##### Records provided

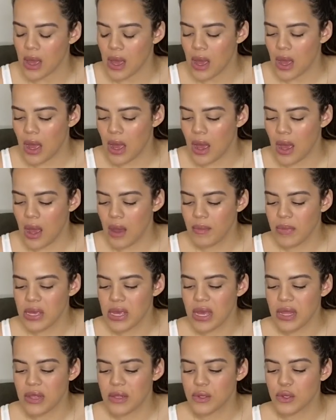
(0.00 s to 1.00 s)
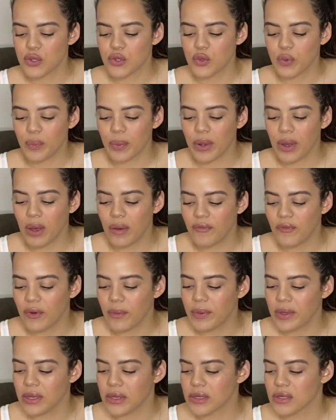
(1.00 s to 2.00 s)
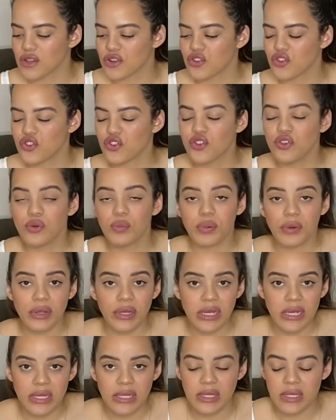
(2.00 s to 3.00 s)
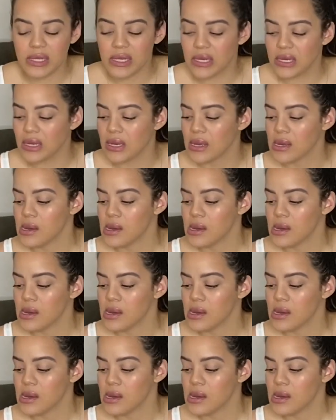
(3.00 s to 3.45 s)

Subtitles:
But yeah, these are super helpful because they're super easy.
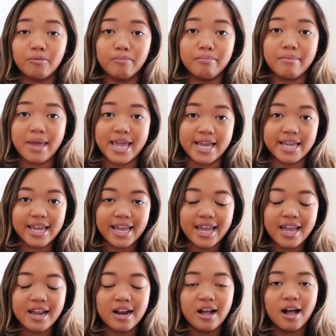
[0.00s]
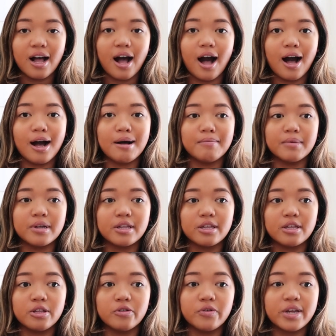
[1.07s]
make it, um,
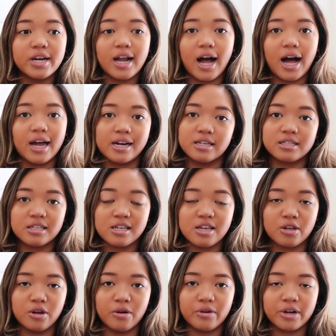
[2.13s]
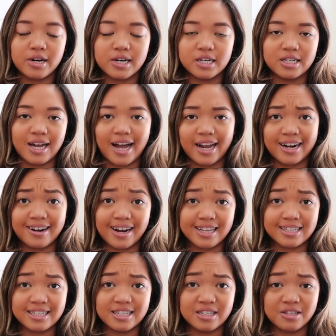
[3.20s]
you can honestly go your entire
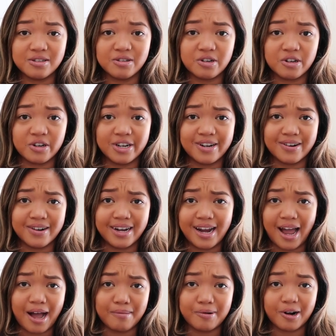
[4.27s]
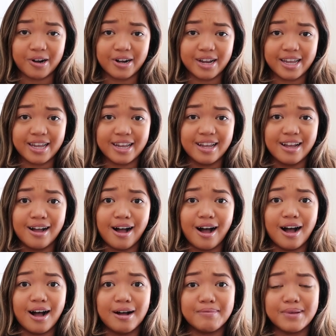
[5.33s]
SDSU career and not party.
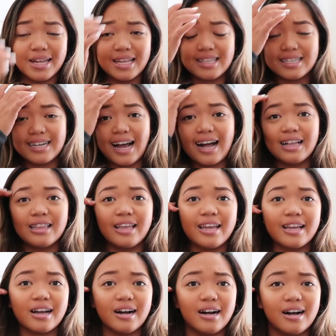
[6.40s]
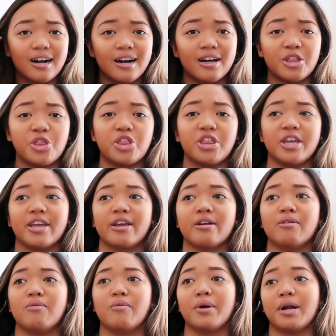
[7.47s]
Um, it's not like a
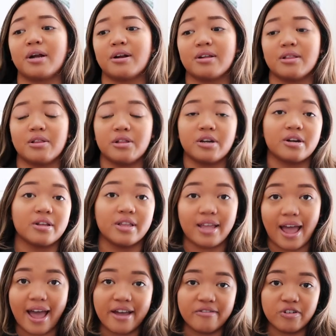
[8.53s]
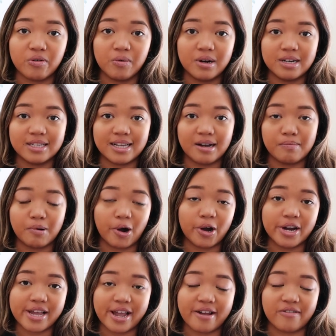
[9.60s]
thing where literally everyone is out
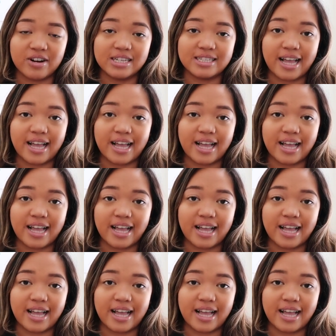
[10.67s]
partying every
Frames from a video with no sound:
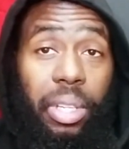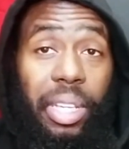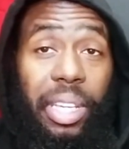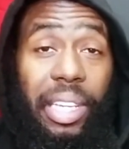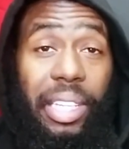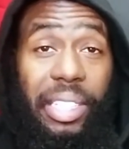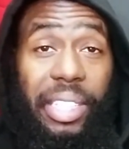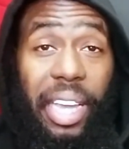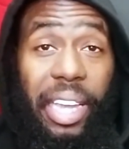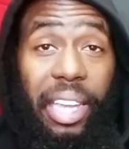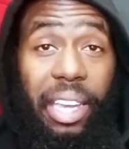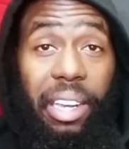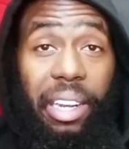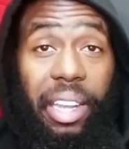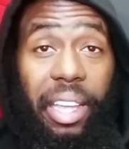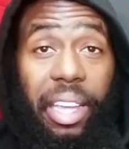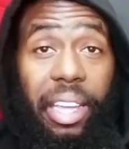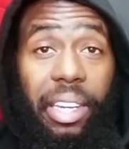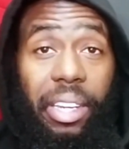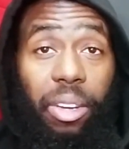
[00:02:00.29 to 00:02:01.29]

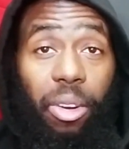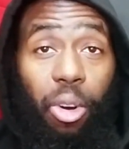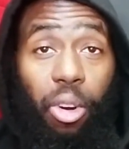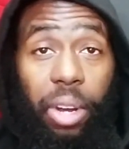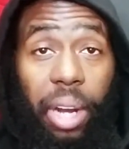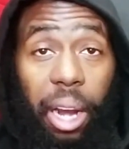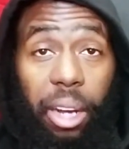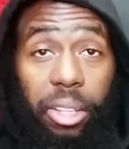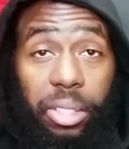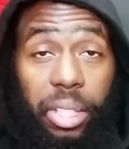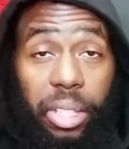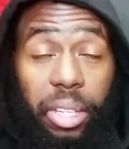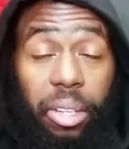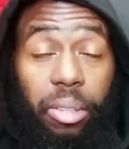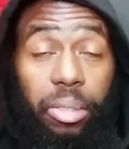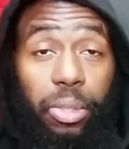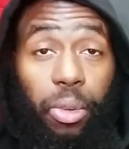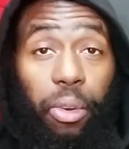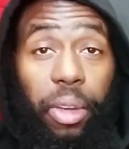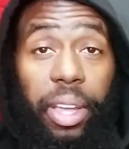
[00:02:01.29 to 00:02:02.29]
ejaculate on
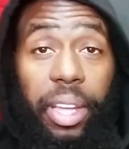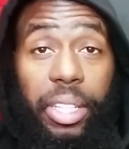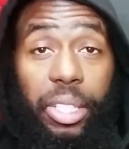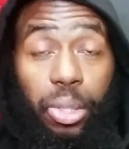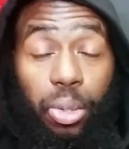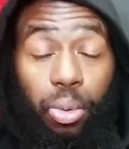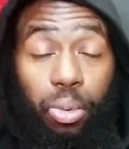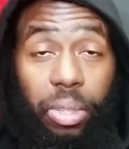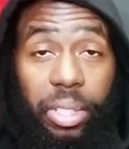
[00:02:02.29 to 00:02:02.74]
ourselves or into a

##########

● What to do
Every line above should be returned exactly; the pictures stay out.

● Written solution
(0.00 s to 1.00 s)
(1.00 s to 2.00 s)
(2.00 s to 3.00 s)
(3.00 s to 3.45 s)

Subtitles:
But yeah, these are super helpful because they're super easy.
[0.00s]
[1.07s]
make it, um,
[2.13s]
[3.20s]
you can honestly go your entire
[4.27s]
[5.33s]
SDSU career and not party.
[6.40s]
[7.47s]
Um, it's not like a
[8.53s]
[9.60s]
thing where literally everyone is out
[10.67s]
partying every
Frames from a video with no sound:
[00:02:00.29 to 00:02:01.29]

[00:02:01.29 to 00:02:02.29]
ejaculate on
[00:02:02.29 to 00:02:02.74]
ourselves or into a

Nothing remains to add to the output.